We can then subtract the expression for \(\log p_{i,0}\), a baseline action (log) probability for player \(i\), from both sides of the equation to get:

\[ \begin{aligned} \log p_{i,a}-\log p_{i,0}&=\lambda u_{i,a}(p)-\lambda u_{i,0}(p)-\log\left(\sum_{b\in A_i}\exp\left(\lambda u_{i,b}(p)\right)\right)+\log\left(\sum_{b\in A_i}\exp\left(\lambda u_{i,b}(p)\right)\right)\\ &=\lambda\left[u_{i,a}(p)-u_{i,0}(p)\right] \end{aligned} \]

That is, we can express a difference in log probabilities as a difference in utilities, amplified by \(\lambda\).

Letting \(l_{i,a}=\log p_{i,a}\), we can therefore write the equilibrium constraints as:

\[ \begin{aligned} H_{i,a}(l,\lambda)&=l_{i,a}-l_{i,0}-\lambda\left[u_{i,a}(\exp(l))-u_{i,0}(\exp(l))\right]\\ \end{aligned} \]

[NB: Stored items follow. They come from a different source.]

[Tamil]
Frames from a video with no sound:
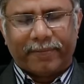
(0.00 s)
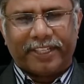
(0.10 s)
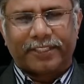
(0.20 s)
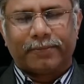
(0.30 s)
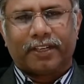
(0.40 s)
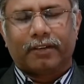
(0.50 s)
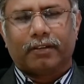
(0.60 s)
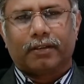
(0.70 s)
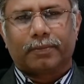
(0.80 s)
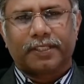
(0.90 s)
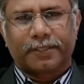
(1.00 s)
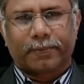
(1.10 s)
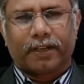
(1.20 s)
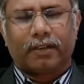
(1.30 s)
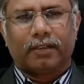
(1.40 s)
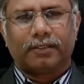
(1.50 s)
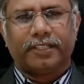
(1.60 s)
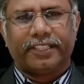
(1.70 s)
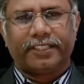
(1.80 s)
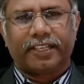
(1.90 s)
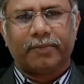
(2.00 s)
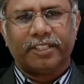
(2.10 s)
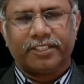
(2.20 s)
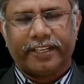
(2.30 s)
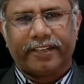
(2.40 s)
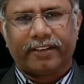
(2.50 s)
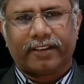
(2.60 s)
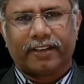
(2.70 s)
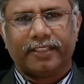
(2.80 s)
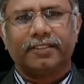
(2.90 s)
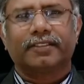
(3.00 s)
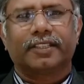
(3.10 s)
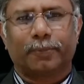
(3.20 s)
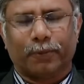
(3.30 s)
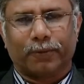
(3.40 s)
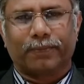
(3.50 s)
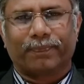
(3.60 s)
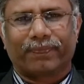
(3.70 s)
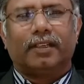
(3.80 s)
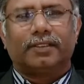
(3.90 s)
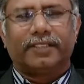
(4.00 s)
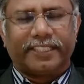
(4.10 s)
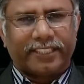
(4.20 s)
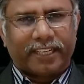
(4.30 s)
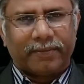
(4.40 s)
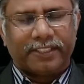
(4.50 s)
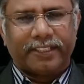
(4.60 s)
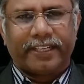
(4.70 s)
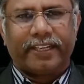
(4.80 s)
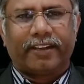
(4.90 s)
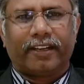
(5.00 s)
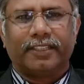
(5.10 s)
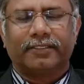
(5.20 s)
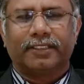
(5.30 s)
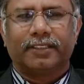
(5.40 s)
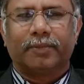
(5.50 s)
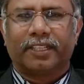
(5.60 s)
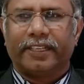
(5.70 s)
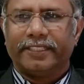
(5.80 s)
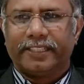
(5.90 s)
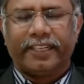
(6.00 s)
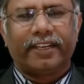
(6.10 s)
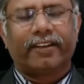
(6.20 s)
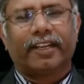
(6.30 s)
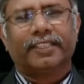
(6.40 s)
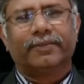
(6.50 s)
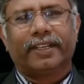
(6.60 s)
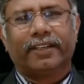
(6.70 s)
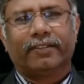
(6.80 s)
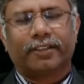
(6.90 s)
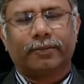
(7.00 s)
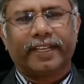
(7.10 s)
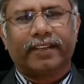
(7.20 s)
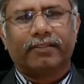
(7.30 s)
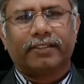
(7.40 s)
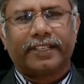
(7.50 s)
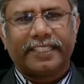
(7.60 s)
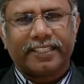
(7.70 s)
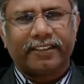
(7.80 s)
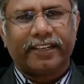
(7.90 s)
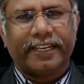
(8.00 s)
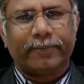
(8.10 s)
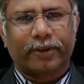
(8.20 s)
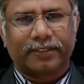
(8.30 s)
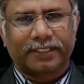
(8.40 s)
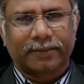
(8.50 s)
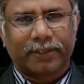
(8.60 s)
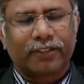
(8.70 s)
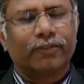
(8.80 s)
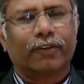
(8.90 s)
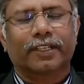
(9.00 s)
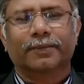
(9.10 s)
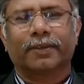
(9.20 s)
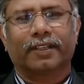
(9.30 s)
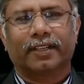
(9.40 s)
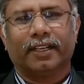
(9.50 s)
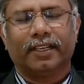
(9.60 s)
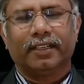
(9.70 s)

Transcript: ரமேஷ்குமார் பிரின்ஸ்பால் ஜெய் ஸ்ரீராம் இன்ஜினியரிங் காலேஜ் திருப்பூர் ஜெய் ஸ்ரீராம் இன்ஜினியரிங் காலேஜ் வந்து மற்ற இன்ஜினியரிங் காலேஜ் மாதிரி வெறுமனே டீச்சிங் லேர்னிங் ப்ராசஸை மட்டும் ஃபோக்கஸ் பண்ணுறதில்ல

That is, for \((l,\lambda)\) to be an LQRE, it must be that \(H_{i,a}(l,\lambda)=0\) for all \(i\) and \(a\).

Finally, we need one constraint per player to ensure that their mixed strategy probabilities add up to one:

\[ \begin{aligned} H_i(l,\lambda)&=1-\sum_{a=1}^{|A_i|}\exp(l_{i,a}) \end{aligned} \]

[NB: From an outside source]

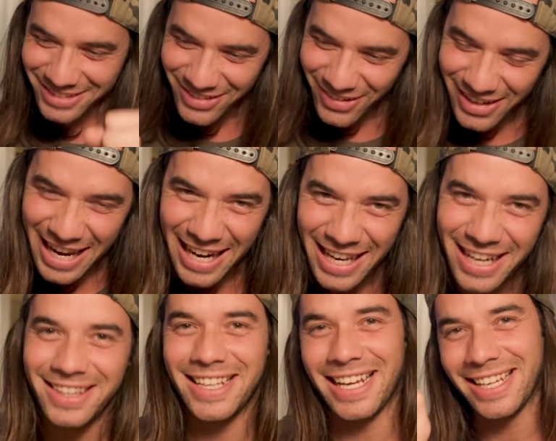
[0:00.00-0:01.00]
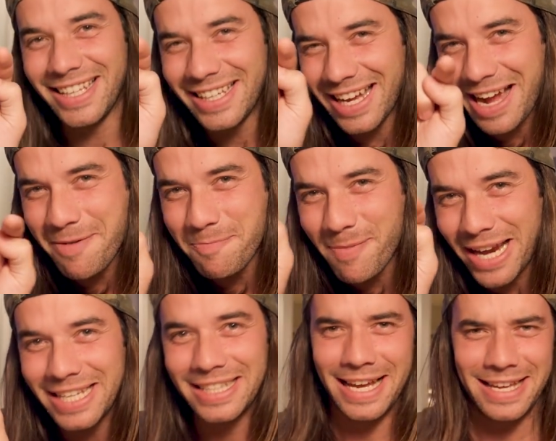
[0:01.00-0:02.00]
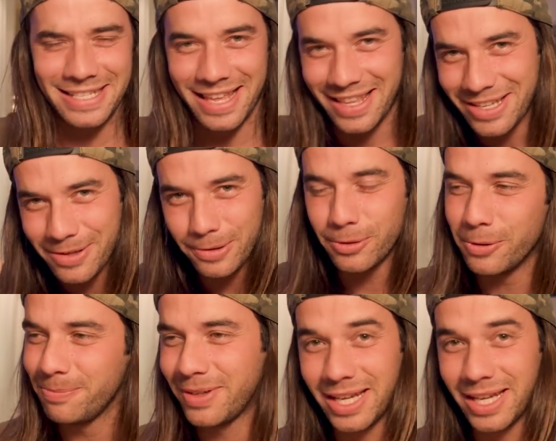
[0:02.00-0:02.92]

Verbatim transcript: con, la alerta y la campanita esa de YouTube,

For Game 1 of Selten & Chmura (2008), shown in the table above, this means we would have:

\[ \begin{aligned} H(l,\lambda)&=\begin{pmatrix} l_U-l_D-\lambda\left[\exp(l_L)-8\exp(l_R)\right]\\ l_L-l_R-\lambda\left[-10\exp(l_U)+\exp(l_D)\right]\\ 1-\exp(l_U)-\exp(l_D)\\ 1-\exp(l_L)-\exp(l_R) \end{pmatrix} \end{aligned} \]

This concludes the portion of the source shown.